I'm Lawrence Maddox.

My travels are taking me away from Sleuthsayers for a few months. If during that time you need your fix of Yours Truly, check out my novel Fast Bang Booze, available from DownAndOutBooks.Com.


Tweets are welcome: Lawrence Maddox@Madxbooks



  1. Fascinating stuff, Larry. I'll have to see if I can catch Born to Be Blue.

    Also, we'll miss you here at SleuthSayers. Hope you'll be back soon. P

  2. I recently mentioned I'm deeply suspicious of assassination non-conspiracy theorists. A number of thoughtful people have been troubled by inconsistencies and 'coincidences'… As John Brunner said, the definition of a coincidence is you weren't watching what the other hand was doing.

    Stand-up commedian Bill Hicks does a great job tackling the Magic Bullet. Here's Bill talking about the museum.

    Larry, already can't wait for your return!

  3. Thanks Paul! I hope to be back soon enough.

  4. I've heard the name but didn't know anything about the man or his music. A lot of great music came out of that period. Always glad to see your posts.

  5. Leigh, I’m in total agreement w/ you re: non-conspiricists. Rubes. And thanks for sharing the greatly missed Bill Hicks.He sums it up nicely

  6. Thank you Anne. Yep, some amazing music, played by some very cool people.

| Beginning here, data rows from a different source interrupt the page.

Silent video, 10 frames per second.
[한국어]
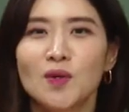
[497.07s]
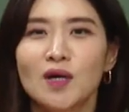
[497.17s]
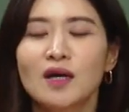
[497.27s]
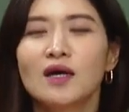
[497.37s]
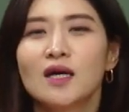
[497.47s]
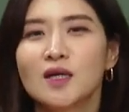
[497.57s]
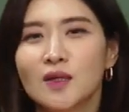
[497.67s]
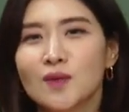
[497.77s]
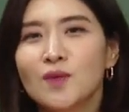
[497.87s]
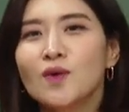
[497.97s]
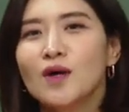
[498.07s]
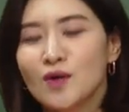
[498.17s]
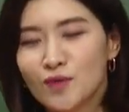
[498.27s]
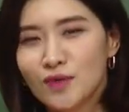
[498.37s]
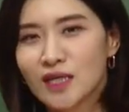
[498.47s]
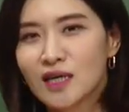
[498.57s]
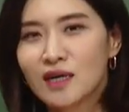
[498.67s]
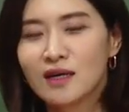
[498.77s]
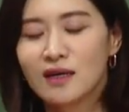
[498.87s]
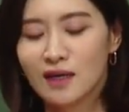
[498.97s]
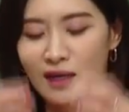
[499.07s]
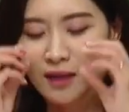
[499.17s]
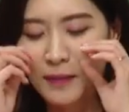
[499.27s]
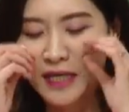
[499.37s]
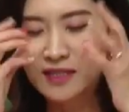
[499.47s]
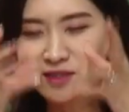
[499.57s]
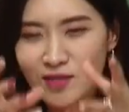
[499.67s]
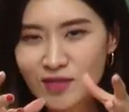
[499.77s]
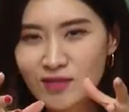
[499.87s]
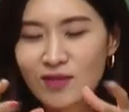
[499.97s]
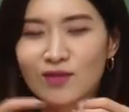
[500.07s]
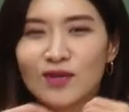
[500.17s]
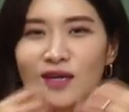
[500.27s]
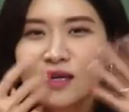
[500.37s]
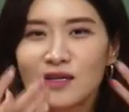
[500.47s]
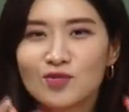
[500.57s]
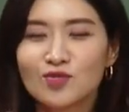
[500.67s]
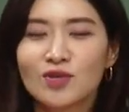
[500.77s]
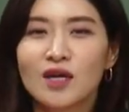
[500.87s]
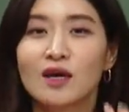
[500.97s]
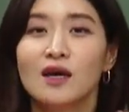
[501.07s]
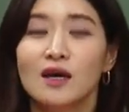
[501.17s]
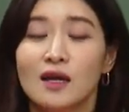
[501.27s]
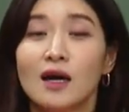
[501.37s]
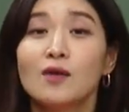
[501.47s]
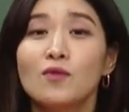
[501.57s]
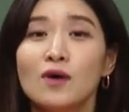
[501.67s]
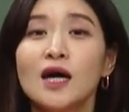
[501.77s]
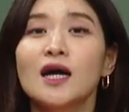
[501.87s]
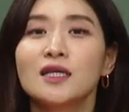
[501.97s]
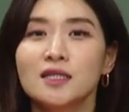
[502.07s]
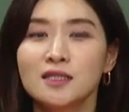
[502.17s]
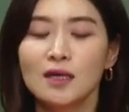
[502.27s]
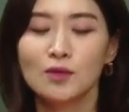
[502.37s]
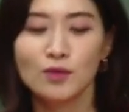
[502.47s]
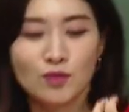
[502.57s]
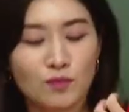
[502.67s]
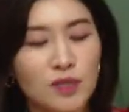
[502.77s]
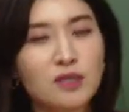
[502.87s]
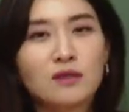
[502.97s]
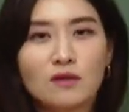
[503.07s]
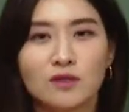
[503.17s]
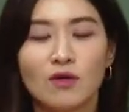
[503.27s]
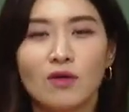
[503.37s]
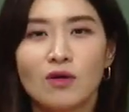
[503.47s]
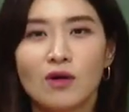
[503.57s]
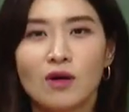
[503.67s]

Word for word: 예, 그리고 우리가 아 봤었어 되게 익숙해 라고 하는 사료를 좀 비틀어서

  7. I believe in (some) conspiracy theories. I've even started a couple, although the only one I'll share here is that Jim Morrison is not buried in Pere LaChaise Cemetery, but, after a few years, became part of "Dead Can Dance".
    But I also believe in bad luck (some people have nothing but), chance, the doofus factor (never underestimate the power of stupidity), and shit happens.
    And yes, Larry, come back soon - we miss you!

  8. I really like your Dead Can Dance theory, Eve! And how about The Doofus Factor as a name for a crime novel? Hope to be Saying some Sleuths again soon.

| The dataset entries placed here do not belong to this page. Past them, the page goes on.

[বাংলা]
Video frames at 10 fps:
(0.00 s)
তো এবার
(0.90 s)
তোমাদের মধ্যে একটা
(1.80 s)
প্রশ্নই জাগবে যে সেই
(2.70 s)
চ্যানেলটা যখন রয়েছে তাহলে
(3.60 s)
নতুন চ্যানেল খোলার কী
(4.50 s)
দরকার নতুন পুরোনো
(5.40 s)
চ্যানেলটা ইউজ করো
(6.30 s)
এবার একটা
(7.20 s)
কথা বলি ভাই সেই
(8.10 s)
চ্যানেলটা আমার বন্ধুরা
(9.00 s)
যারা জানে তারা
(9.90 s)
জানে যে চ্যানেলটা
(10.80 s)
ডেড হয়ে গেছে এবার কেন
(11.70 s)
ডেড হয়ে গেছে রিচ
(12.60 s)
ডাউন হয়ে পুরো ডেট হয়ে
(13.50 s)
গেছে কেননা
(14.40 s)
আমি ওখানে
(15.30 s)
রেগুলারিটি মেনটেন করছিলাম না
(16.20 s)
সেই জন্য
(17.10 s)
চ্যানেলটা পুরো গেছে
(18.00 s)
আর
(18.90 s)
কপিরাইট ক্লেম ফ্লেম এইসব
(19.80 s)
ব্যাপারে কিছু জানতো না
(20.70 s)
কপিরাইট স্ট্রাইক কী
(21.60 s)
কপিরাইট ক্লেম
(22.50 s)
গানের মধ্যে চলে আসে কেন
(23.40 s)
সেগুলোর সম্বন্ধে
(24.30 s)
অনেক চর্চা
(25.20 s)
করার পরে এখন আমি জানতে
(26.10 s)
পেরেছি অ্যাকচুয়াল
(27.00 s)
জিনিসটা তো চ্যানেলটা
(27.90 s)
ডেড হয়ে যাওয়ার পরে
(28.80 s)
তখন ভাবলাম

  9. Just ran across your blog about Chet Baker, and I loved it. And you're not alone in printing the "going from one balcony to the other balcony" death story. The hotel DOES NOT HAVE BALCONIES and the windows only open 10 inches. TEN INCHES. I'd love to see a fully clothed Chet Baker, who I personally met and heard play more than once, get himself through that tiny space and go from that window (NO BALCONY) to the next one, get it open TEN INCHES, and somehow get inside. When all he had to do was ask the desk clerk for a key. It's B.S.

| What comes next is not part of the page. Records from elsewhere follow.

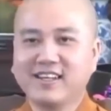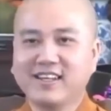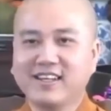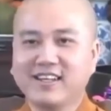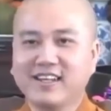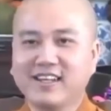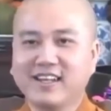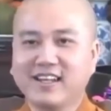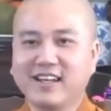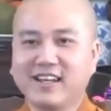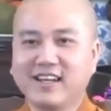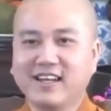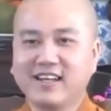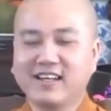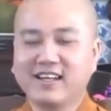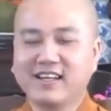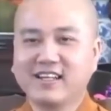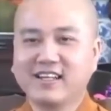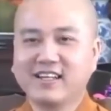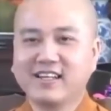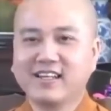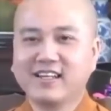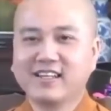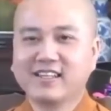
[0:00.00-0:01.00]
À,
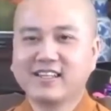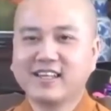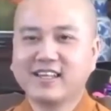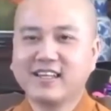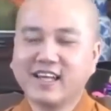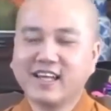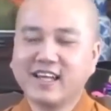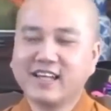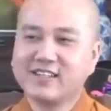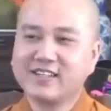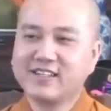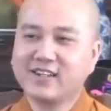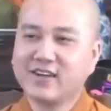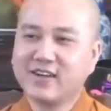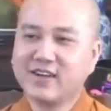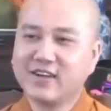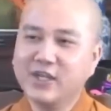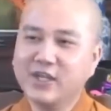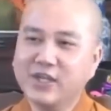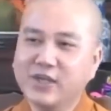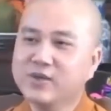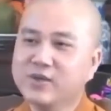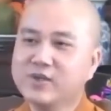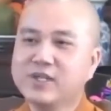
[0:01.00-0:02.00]
cho nên rồi
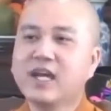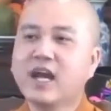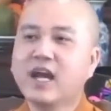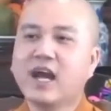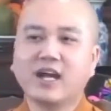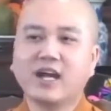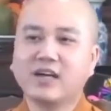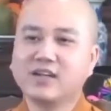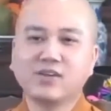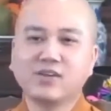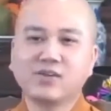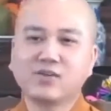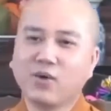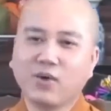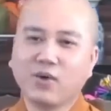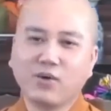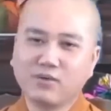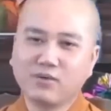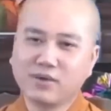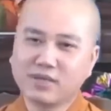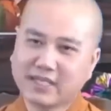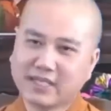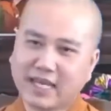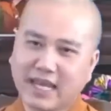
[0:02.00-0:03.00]
yêu với hận nó cũng
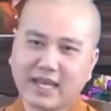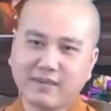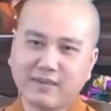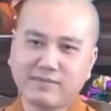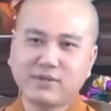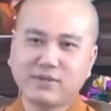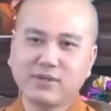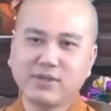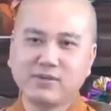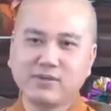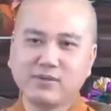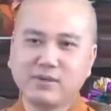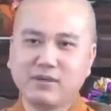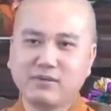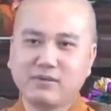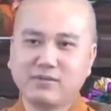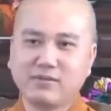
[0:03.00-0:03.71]
không có xa bao nhiêu đâu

    1. Thanks for your reply RodMac. So the plot thickens...
      First, I gotta say how jealous I am that not only did you get to see Chet Baker play live, but you got to meet him. He was one of a kind in the world of jazz, which is saying a lot. I personally like his playing over his singing, but both were unique.
      If Chet didn't accidentally fall out the window, then I think he was murdered. He may have been slowly killing himself for years, but was also a surviver. People who knew him say that suicide wasn't in his blood. What was in his blood when he died was drugs. Large of quantities of drugs and booze were also found in his room. Would a very high Chet baker try to go from window to window, even without balconies? If you look at the exterior of the Prins Hendrik Hotel, the windows are right next to each other. It's not unimaginable he tired to enter the other window and failed. Jimmy Scott corroborates this theory. But you are right, there are no balconies. Chet had his enemies. Still, if the window only opened ten inches, how did he he end up dead on the pavement below? That doesn't help either theory. I buy death by misadventure theory, but I could believe something more sinister if there was eyewitness evidence to back it up. I think that, either way, the drug habit eventually caught up to Chet Baker.